**Requirement:** Each entry must be restated exactly as it appears.

--------

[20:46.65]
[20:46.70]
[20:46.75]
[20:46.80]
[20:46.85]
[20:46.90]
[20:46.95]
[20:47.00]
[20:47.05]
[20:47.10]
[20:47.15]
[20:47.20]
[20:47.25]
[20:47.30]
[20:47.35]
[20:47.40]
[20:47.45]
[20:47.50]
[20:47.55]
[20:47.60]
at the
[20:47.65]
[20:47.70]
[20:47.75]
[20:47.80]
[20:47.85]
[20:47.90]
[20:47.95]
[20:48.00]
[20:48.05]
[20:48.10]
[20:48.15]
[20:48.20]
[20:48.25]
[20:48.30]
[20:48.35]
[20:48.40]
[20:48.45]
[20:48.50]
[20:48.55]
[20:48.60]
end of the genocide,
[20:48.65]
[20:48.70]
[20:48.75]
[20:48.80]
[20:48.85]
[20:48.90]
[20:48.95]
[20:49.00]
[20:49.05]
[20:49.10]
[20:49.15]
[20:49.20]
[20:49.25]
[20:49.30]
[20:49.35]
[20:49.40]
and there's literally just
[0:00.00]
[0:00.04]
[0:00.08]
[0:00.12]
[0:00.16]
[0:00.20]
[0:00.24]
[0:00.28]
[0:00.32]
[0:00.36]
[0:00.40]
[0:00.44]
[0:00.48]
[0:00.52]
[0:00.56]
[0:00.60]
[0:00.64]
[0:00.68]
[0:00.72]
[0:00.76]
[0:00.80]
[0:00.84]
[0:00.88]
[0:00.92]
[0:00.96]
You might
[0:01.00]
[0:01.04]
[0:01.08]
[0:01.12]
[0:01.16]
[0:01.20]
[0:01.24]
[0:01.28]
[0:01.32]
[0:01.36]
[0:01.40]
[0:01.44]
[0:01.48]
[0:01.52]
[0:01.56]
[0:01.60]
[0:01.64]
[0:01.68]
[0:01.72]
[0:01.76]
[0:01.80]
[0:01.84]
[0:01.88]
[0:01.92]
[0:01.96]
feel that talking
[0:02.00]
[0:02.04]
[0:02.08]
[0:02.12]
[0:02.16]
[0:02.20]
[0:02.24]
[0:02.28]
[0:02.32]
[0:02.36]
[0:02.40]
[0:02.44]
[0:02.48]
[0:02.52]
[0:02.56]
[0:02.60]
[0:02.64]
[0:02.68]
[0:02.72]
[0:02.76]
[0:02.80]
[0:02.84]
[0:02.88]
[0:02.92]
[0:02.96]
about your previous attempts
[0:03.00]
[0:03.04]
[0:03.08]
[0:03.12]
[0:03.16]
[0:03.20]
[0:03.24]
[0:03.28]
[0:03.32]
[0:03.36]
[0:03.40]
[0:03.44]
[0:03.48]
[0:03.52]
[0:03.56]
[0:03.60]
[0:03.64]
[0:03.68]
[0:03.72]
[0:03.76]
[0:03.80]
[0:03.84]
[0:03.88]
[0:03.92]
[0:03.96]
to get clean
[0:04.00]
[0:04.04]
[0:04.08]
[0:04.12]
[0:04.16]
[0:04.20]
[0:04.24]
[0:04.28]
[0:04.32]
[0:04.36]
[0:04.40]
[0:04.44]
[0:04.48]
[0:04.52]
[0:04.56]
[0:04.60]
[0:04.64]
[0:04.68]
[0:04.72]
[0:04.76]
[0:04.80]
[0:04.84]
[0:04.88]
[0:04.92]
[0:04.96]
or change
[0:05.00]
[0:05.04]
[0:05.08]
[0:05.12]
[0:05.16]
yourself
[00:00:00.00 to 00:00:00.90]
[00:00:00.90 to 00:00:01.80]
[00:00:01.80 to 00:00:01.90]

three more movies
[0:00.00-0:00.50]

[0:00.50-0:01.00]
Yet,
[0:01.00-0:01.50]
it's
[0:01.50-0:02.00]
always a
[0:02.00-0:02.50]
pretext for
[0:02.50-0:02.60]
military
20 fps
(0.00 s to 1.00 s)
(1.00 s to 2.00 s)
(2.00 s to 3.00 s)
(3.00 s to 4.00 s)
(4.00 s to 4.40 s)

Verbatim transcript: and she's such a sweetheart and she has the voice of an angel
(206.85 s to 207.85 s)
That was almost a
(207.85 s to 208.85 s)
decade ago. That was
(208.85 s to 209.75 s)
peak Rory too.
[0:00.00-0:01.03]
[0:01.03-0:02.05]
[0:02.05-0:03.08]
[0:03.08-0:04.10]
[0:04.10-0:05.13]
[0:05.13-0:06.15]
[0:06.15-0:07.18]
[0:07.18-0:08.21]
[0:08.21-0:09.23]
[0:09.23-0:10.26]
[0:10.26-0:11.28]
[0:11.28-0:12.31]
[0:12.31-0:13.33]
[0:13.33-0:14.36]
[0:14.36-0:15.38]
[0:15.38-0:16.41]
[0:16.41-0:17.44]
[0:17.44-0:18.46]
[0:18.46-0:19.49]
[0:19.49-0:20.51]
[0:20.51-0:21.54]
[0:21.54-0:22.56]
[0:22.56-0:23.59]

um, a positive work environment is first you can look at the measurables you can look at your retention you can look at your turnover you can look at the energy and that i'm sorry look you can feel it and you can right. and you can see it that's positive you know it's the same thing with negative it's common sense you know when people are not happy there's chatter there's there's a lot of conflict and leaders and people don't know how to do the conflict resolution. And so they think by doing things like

--------

**Output for this exercise:**
[20:46.65]
[20:46.70]
[20:46.75]
[20:46.80]
[20:46.85]
[20:46.90]
[20:46.95]
[20:47.00]
[20:47.05]
[20:47.10]
[20:47.15]
[20:47.20]
[20:47.25]
[20:47.30]
[20:47.35]
[20:47.40]
[20:47.45]
[20:47.50]
[20:47.55]
[20:47.60]
at the
[20:47.65]
[20:47.70]
[20:47.75]
[20:47.80]
[20:47.85]
[20:47.90]
[20:47.95]
[20:48.00]
[20:48.05]
[20:48.10]
[20:48.15]
[20:48.20]
[20:48.25]
[20:48.30]
[20:48.35]
[20:48.40]
[20:48.45]
[20:48.50]
[20:48.55]
[20:48.60]
end of the genocide,
[20:48.65]
[20:48.70]
[20:48.75]
[20:48.80]
[20:48.85]
[20:48.90]
[20:48.95]
[20:49.00]
[20:49.05]
[20:49.10]
[20:49.15]
[20:49.20]
[20:49.25]
[20:49.30]
[20:49.35]
[20:49.40]
and there's literally just
[0:00.00]
[0:00.04]
[0:00.08]
[0:00.12]
[0:00.16]
[0:00.20]
[0:00.24]
[0:00.28]
[0:00.32]
[0:00.36]
[0:00.40]
[0:00.44]
[0:00.48]
[0:00.52]
[0:00.56]
[0:00.60]
[0:00.64]
[0:00.68]
[0:00.72]
[0:00.76]
[0:00.80]
[0:00.84]
[0:00.88]
[0:00.92]
[0:00.96]
You might
[0:01.00]
[0:01.04]
[0:01.08]
[0:01.12]
[0:01.16]
[0:01.20]
[0:01.24]
[0:01.28]
[0:01.32]
[0:01.36]
[0:01.40]
[0:01.44]
[0:01.48]
[0:01.52]
[0:01.56]
[0:01.60]
[0:01.64]
[0:01.68]
[0:01.72]
[0:01.76]
[0:01.80]
[0:01.84]
[0:01.88]
[0:01.92]
[0:01.96]
feel that talking
[0:02.00]
[0:02.04]
[0:02.08]
[0:02.12]
[0:02.16]
[0:02.20]
[0:02.24]
[0:02.28]
[0:02.32]
[0:02.36]
[0:02.40]
[0:02.44]
[0:02.48]
[0:02.52]
[0:02.56]
[0:02.60]
[0:02.64]
[0:02.68]
[0:02.72]
[0:02.76]
[0:02.80]
[0:02.84]
[0:02.88]
[0:02.92]
[0:02.96]
about your previous attempts
[0:03.00]
[0:03.04]
[0:03.08]
[0:03.12]
[0:03.16]
[0:03.20]
[0:03.24]
[0:03.28]
[0:03.32]
[0:03.36]
[0:03.40]
[0:03.44]
[0:03.48]
[0:03.52]
[0:03.56]
[0:03.60]
[0:03.64]
[0:03.68]
[0:03.72]
[0:03.76]
[0:03.80]
[0:03.84]
[0:03.88]
[0:03.92]
[0:03.96]
to get clean
[0:04.00]
[0:04.04]
[0:04.08]
[0:04.12]
[0:04.16]
[0:04.20]
[0:04.24]
[0:04.28]
[0:04.32]
[0:04.36]
[0:04.40]
[0:04.44]
[0:04.48]
[0:04.52]
[0:04.56]
[0:04.60]
[0:04.64]
[0:04.68]
[0:04.72]
[0:04.76]
[0:04.80]
[0:04.84]
[0:04.88]
[0:04.92]
[0:04.96]
or change
[0:05.00]
[0:05.04]
[0:05.08]
[0:05.12]
[0:05.16]
yourself
[00:00:00.00 to 00:00:00.90]
[00:00:00.90 to 00:00:01.80]
[00:00:01.80 to 00:00:01.90]

three more movies
[0:00.00-0:00.50]

[0:00.50-0:01.00]
Yet,
[0:01.00-0:01.50]
it's
[0:01.50-0:02.00]
always a
[0:02.00-0:02.50]
pretext for
[0:02.50-0:02.60]
military
20 fps
(0.00 s to 1.00 s)
(1.00 s to 2.00 s)
(2.00 s to 3.00 s)
(3.00 s to 4.00 s)
(4.00 s to 4.40 s)

Verbatim transcript: and she's such a sweetheart and she has the voice of an angel
(206.85 s to 207.85 s)
That was almost a
(207.85 s to 208.85 s)
decade ago. That was
(208.85 s to 209.75 s)
peak Rory too.
[0:00.00-0:01.03]
[0:01.03-0:02.05]
[0:02.05-0:03.08]
[0:03.08-0:04.10]
[0:04.10-0:05.13]
[0:05.13-0:06.15]
[0:06.15-0:07.18]
[0:07.18-0:08.21]
[0:08.21-0:09.23]
[0:09.23-0:10.26]
[0:10.26-0:11.28]
[0:11.28-0:12.31]
[0:12.31-0:13.33]
[0:13.33-0:14.36]
[0:14.36-0:15.38]
[0:15.38-0:16.41]
[0:16.41-0:17.44]
[0:17.44-0:18.46]
[0:18.46-0:19.49]
[0:19.49-0:20.51]
[0:20.51-0:21.54]
[0:21.54-0:22.56]
[0:22.56-0:23.59]

um, a positive work environment is first you can look at the measurables you can look at your retention you can look at your turnover you can look at the energy and that i'm sorry look you can feel it and you can right. and you can see it that's positive you know it's the same thing with negative it's common sense you know when people are not happy there's chatter there's there's a lot of conflict and leaders and people don't know how to do the conflict resolution. And so they think by doing things like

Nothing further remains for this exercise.